(Task goal):
From the listing below, output the lines between the one with "[1461.02-1462.02s]" and the one with "[0:00.00-0:03.40]", including those two, and nothing else. Pictures are not copied.

(Dataset extract):
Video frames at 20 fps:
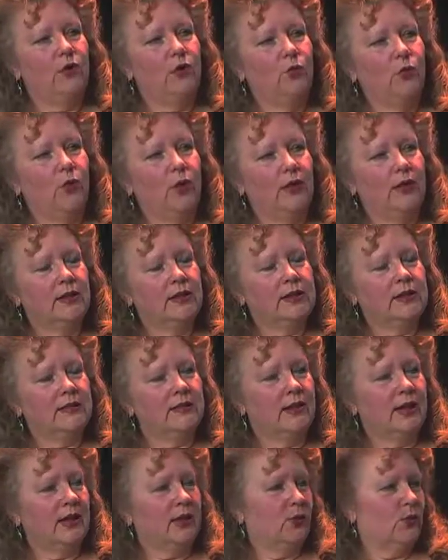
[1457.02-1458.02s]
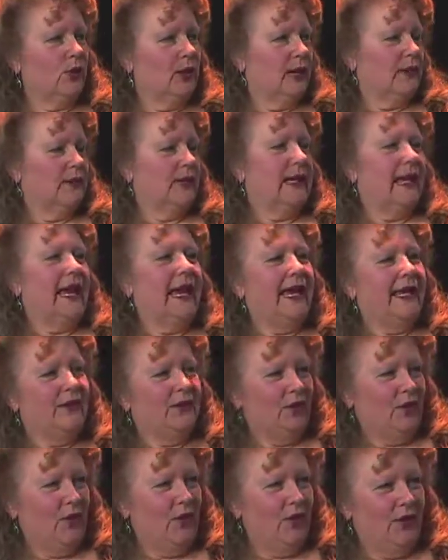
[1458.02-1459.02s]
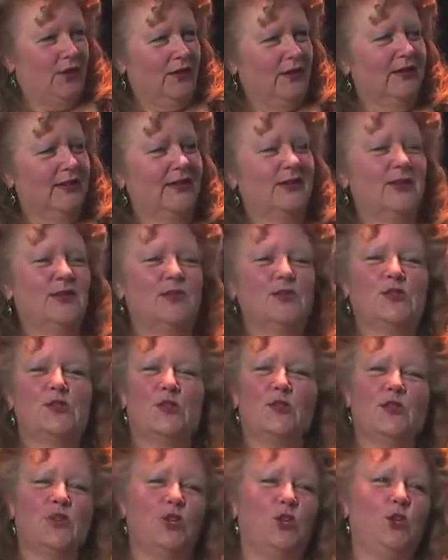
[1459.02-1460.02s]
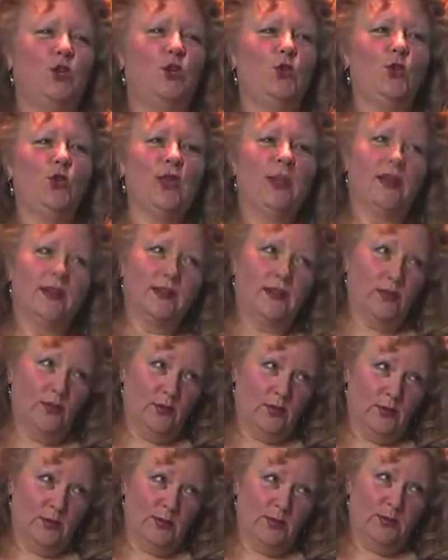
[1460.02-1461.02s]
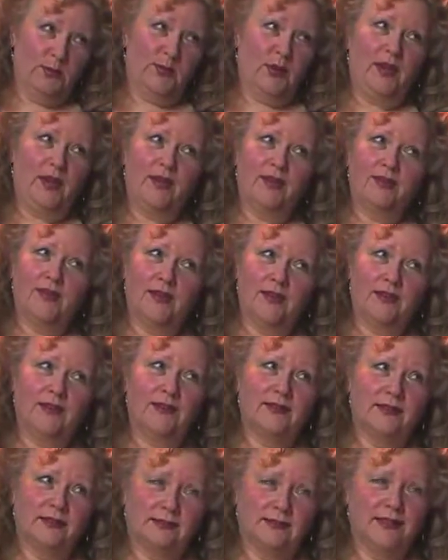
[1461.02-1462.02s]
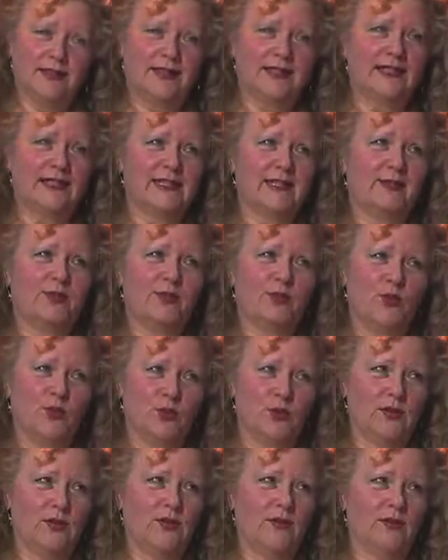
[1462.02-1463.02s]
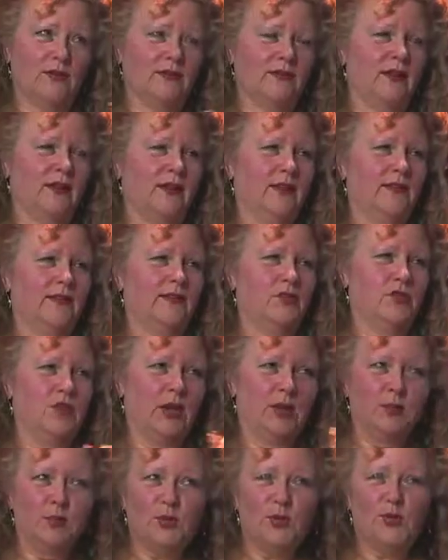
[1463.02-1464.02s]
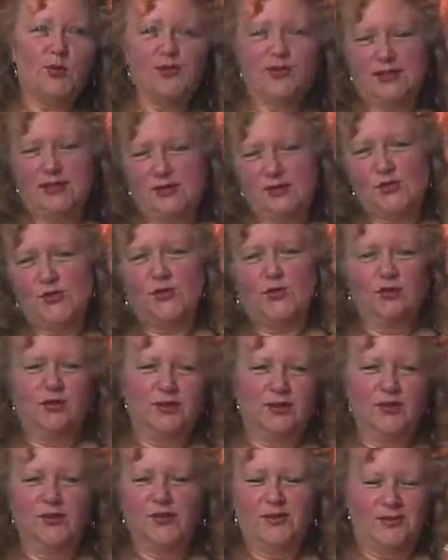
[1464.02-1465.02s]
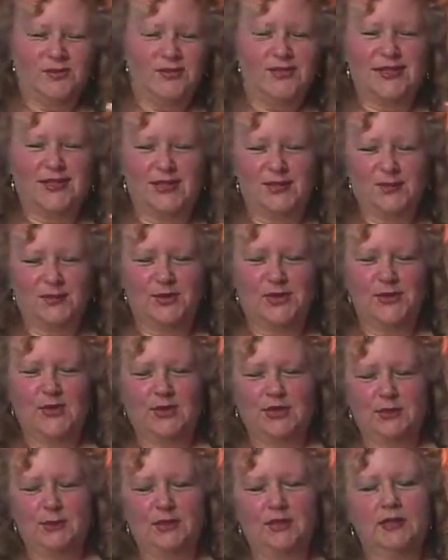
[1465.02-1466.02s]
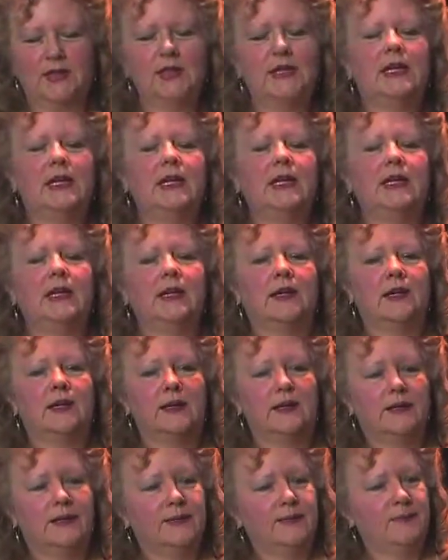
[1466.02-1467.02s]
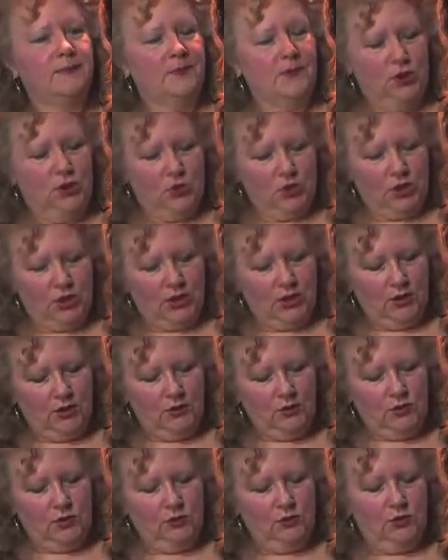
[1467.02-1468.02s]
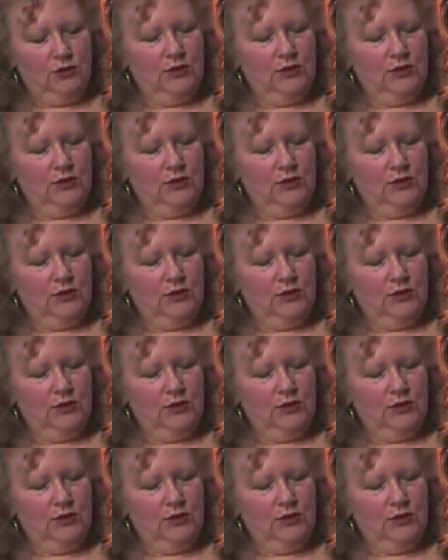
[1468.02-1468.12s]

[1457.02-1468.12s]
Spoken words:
you want that great catalog so that you can go home and buy that stuff for your shampoo and conditioner, all those things we talked about, you can go to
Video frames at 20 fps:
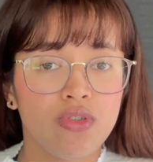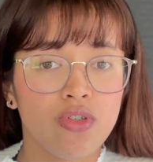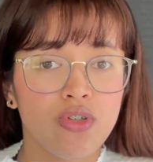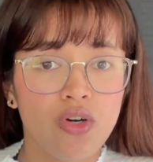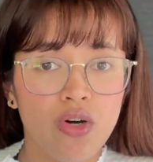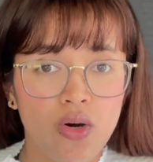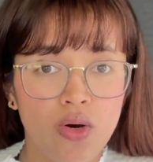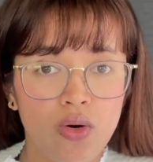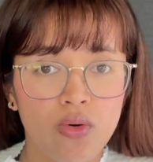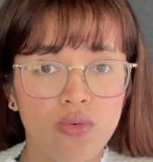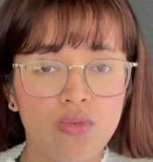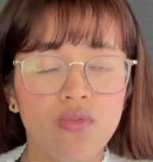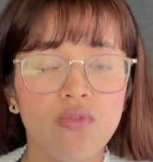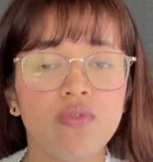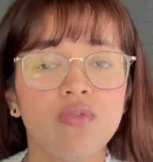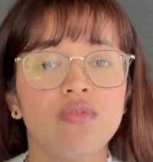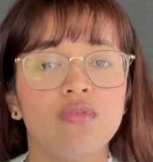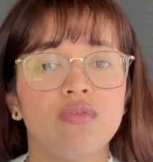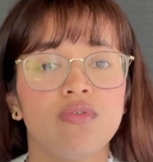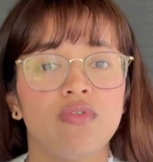go
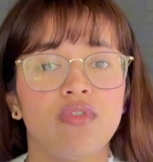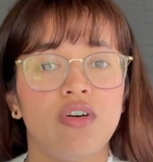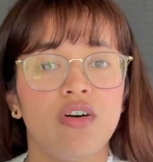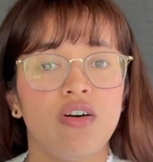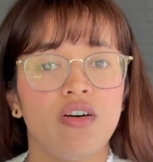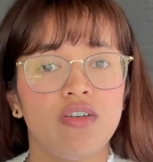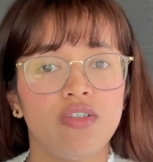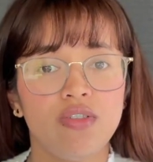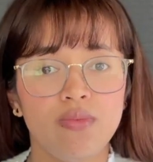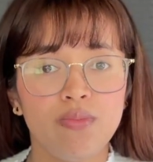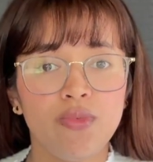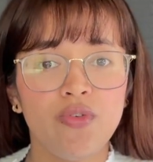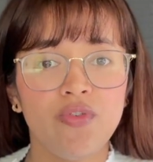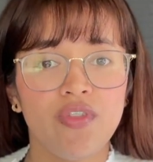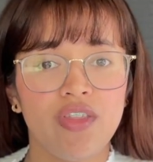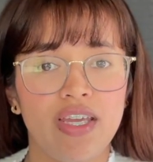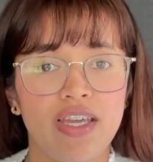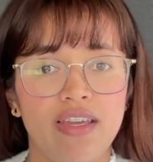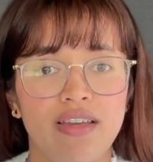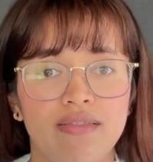
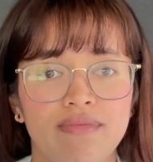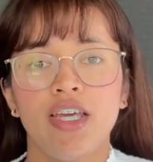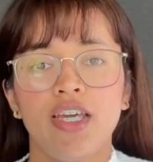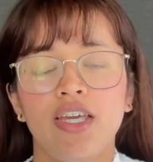smoothly.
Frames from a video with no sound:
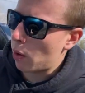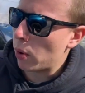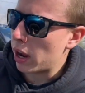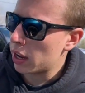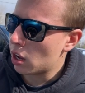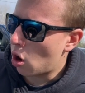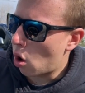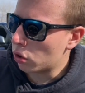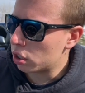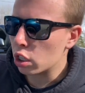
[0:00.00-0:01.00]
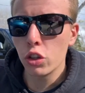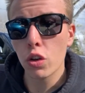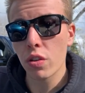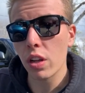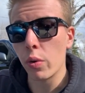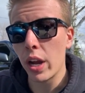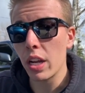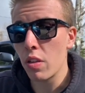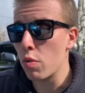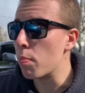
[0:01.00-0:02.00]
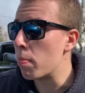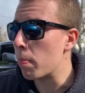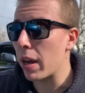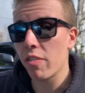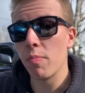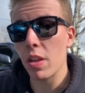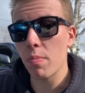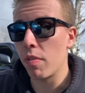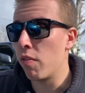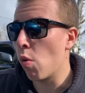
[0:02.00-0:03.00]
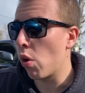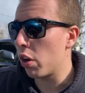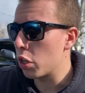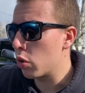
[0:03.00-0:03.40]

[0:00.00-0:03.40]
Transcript: That way, all the little nooks and crannies you might have missed before,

(Output below):
[1461.02-1462.02s]
[1462.02-1463.02s]
[1463.02-1464.02s]
[1464.02-1465.02s]
[1465.02-1466.02s]
[1466.02-1467.02s]
[1467.02-1468.02s]
[1468.02-1468.12s]

[1457.02-1468.12s]
Spoken words:
you want that great catalog so that you can go home and buy that stuff for your shampoo and conditioner, all those things we talked about, you can go to
Video frames at 20 fps:
go
smoothly.
Frames from a video with no sound:
[0:00.00-0:01.00]
[0:01.00-0:02.00]
[0:02.00-0:03.00]
[0:03.00-0:03.40]

[0:00.00-0:03.40]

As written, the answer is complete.